Dan gadis itu, Naomi Darmawan, akan segera tiba.
Ia tahu tentang utang gadis itu. Ia sudah melakukan pemeriksaan latar belakang yang menyeluruh. Naomi adalah target yang sempurna, seorang gadis baik-baik, cerdas, tetapi tercekik oleh kesulitan hidup. Dia tidak akan menjadi pengkhianat atau penuntut. Dia hanya seorang korban yang harus ia gunakan.
"Biarkan dia masuk," perintah Ryu melalui interkom. Suaranya sudah kembali datar, dingin, dan penuh kendali.
Pintu kantor Ryu Dirgantara terbuka tanpa suara. Naomi melangkah masuk, membiarkan Sekretaris Han menutup pintu di belakangnya, seolah menyegel dirinya dalam ruangan itu.
Kantor itu sungguh mengintimidasi. Bukan karena ukurannya, tetapi karena atmosfernya. Di sini tidak ada foto keluarga atau hiasan pribadi. Hanya seni kontemporer mahal, rak buku berisi jilid-jilid tebal hukum dan ekonomi, dan Ryu Dirgantara sendiri.
Pria itu sudah duduk, bersandar santai di kursi kulit, tangannya terlipat di depan wajah. Di depannya tergeletak map abu-abu.
"Duduk, Nona Darmawan," perintah Ryu.
Naomi duduk di kursi yang sudah ia duduki dalam draf sebelumnya, kursi yang terasa dingin, persis seperti tatapan Ryu.
"Aku sudah membaca latar belakangmu," Ryu memulai tanpa basa-basi. "Kau seorang lulusan terbaik, calon arsitek yang berbakat, dan sekarang kau duduk di sini karena kau terpaksa. Aku menghargai kejujuran, jadi aku juga akan jujur."
Ryu mengeluarkan selembar kertas, menggesernya di atas meja. Itu adalah ringkasan rekening bank Naomi yang sudah dikosongkan.
"Aku bisa melunasi utangmu. Aku bisa membiayai pengobatan ibumu di rumah sakit terbaik di luar negeri sekalipun. Tapi aku tidak memberikan amal. Aku memberikan pertukaran."
Ia membuka map abu-abu, memperlihatkan tumpukan halaman yang legal, berantakan, dan penuh dengan klausul. Naomi hanya melihat angka dua milyar yang dicetak tebal.

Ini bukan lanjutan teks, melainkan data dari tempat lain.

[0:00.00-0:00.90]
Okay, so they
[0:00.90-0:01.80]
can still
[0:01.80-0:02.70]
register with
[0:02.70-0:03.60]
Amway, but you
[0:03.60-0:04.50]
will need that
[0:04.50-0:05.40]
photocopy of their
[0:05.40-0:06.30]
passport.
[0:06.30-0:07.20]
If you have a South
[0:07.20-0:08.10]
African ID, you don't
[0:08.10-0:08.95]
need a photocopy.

"Kontrak ini berlaku selama satu tahun. Dalam kurun waktu itu, kau adalah pendamping eksklusifku. Secara sosial, kau akan berstatus sebagai kekasih yang tak terjangkau. Secara pribadi..." Ryu berhenti, membiarkan implikasi kata-katanya menggantung di udara. "...Kau adalah pelarianku dari tekanan. Kau harus siap sedia kapan pun aku menginginkanmu, baik di depan umum maupun di kamar tidur."

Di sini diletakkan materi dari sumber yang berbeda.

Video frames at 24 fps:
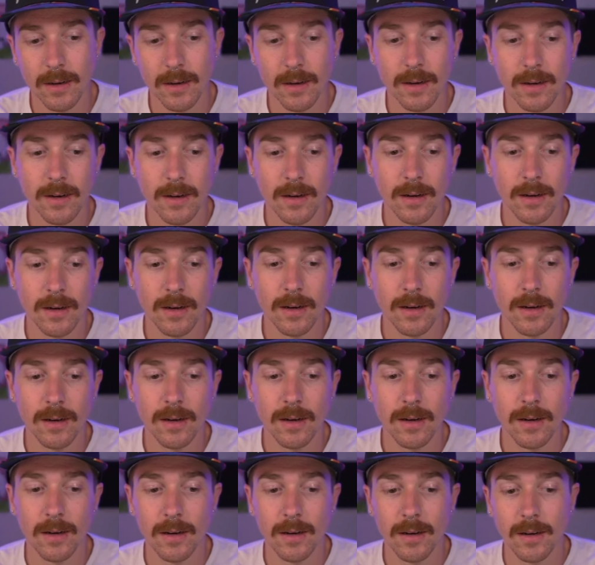
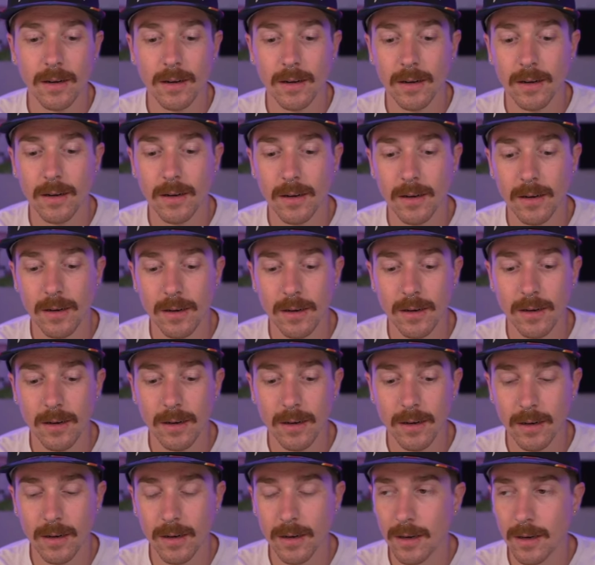
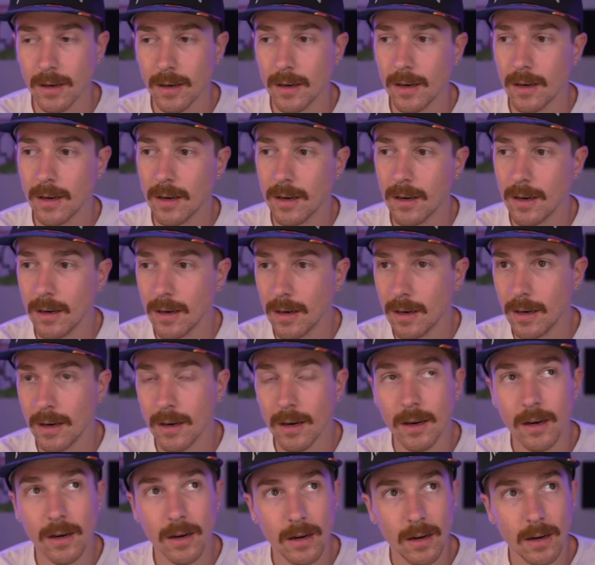
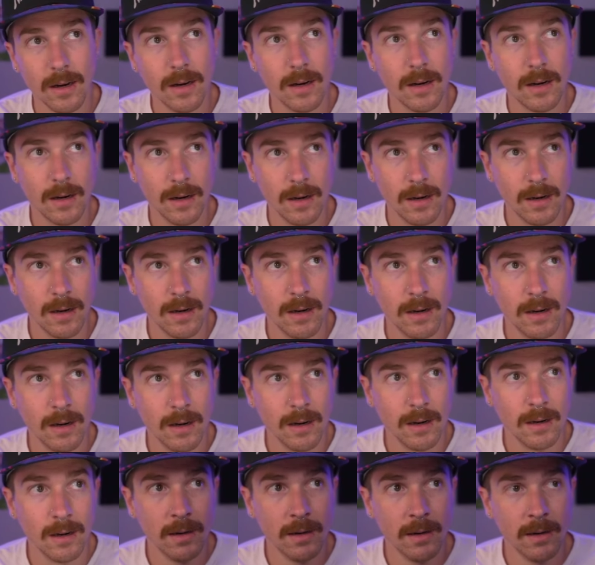
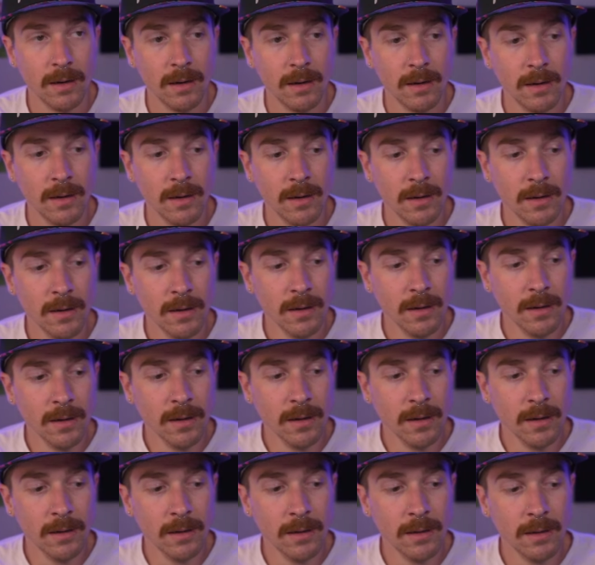
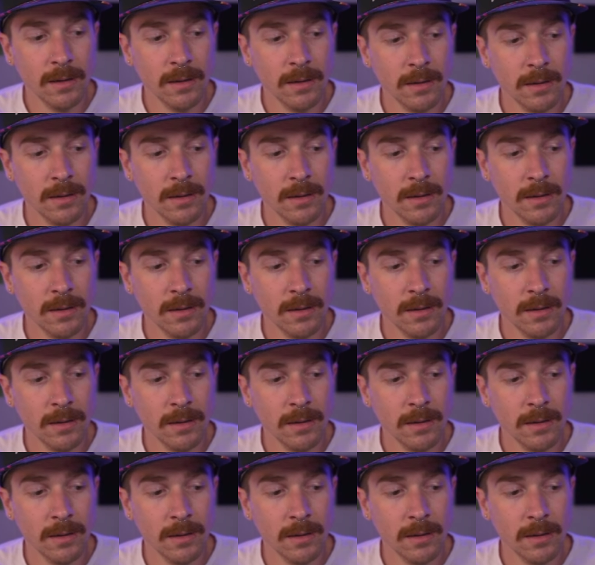The person shown says nothing.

Wajah Naomi memerah, tetapi ia memaksa dirinya untuk mempertahankan tatapan kontak mata. Dia tidak boleh terlihat lemah sekarang. Dia harus terlihat seperti seorang profesional yang sedang melakukan transaksi.
"Apa ada batasan waktu, Tuan?" tanya Naomi, suaranya berhasil ia buat stabil.
Ryu tersenyum tipis. Senyum yang tidak mencapai matanya. Senyum seorang predator.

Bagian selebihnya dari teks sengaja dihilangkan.